I am trying to find my way home. The mansions gone, the extravagance, cars, my airplane, which now belongs to a church in Texas. Amen. Most of all I want to try to explain my actions to my children. Well planned to millionaire parents, self-made working people, real entrepreneurs. At least, I was. Always a nanny or two since age one or so, it would not have worked any other way. It was only a few short years later that those two beautiful children were living in their grandparents basement. And I was with my blond creating a fantasy life, ill begotten in the Sonoran desert. You see, I was broke too.So the two families of this contrarian cad, one off with the child bride in Arizona, the other, a family that had lived in a primary residence in Howard County , Maryland. Six acres on a lake half hour from the D.C. beltway. A collumnated Georgian monstrosity, built to satisfy the worst kind of ego, and empty soul. The nouveaux riche. The staff of seven cooked, raised the kids, tended the grounds and served the needs of this master of madness-me. There were other houses and apartments. We hid our all-Columbian domestic staff in basement "compound" (the nannies lived upstairs) that was big as a partitioned bowling alley.

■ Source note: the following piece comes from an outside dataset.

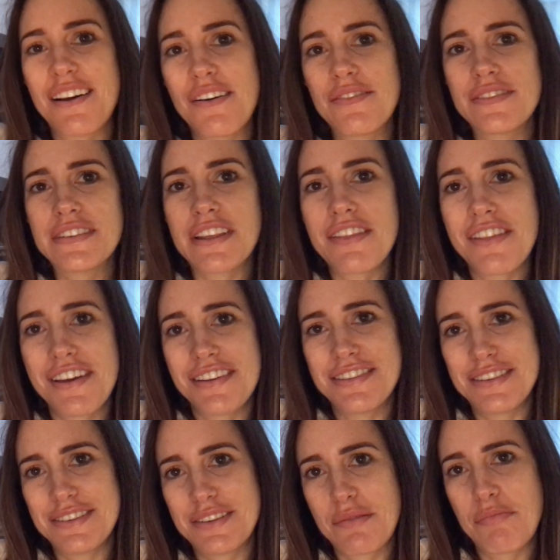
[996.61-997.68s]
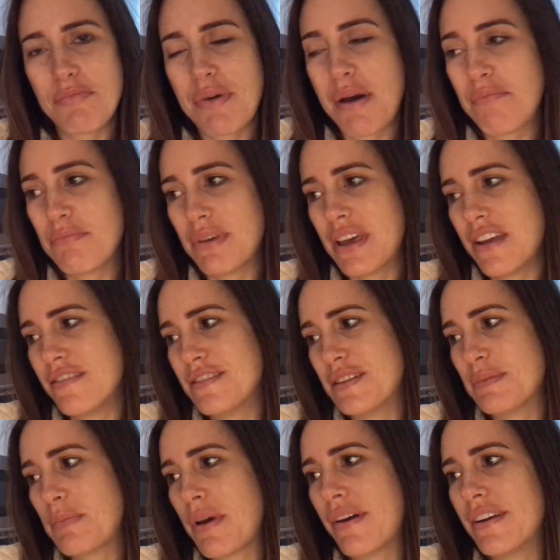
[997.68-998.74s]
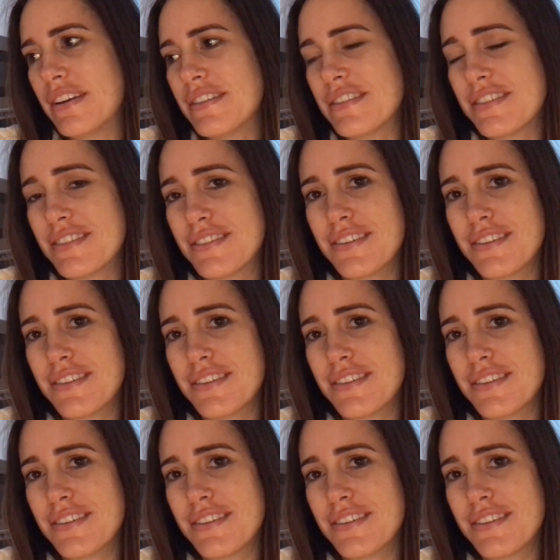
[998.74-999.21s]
loves this pumpkin spice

It was in this environment I met my blond. Nineteen and nanny number X . I can't remember how many nannies there were. It all happened so fast. No one could get along with my wife, so the nannies came and went on a regular basis. A church provided for us, or smuggled for us, the remainder of the household staff.Fundamentalists from Columbia, escaping the drug war. All of this happened because I got fired from a mid-level management job at a local engineering firm, and started a little environmental consulting business. We have to explore how I met my wife who I built the company with, the whys and fors.In fact our marriage was always more a corporate venture than a romance-but that was romance to us then in the go-go 80's. Others said that, not me. Jealous others, by the legion. We cannot appreciate the power of destiny until we are raged by it. Dragged, like a dry, uneven stone, pulled by pain across a rough, rocky surface. But when its happening, its soft, smooth, sweet like honey-cream.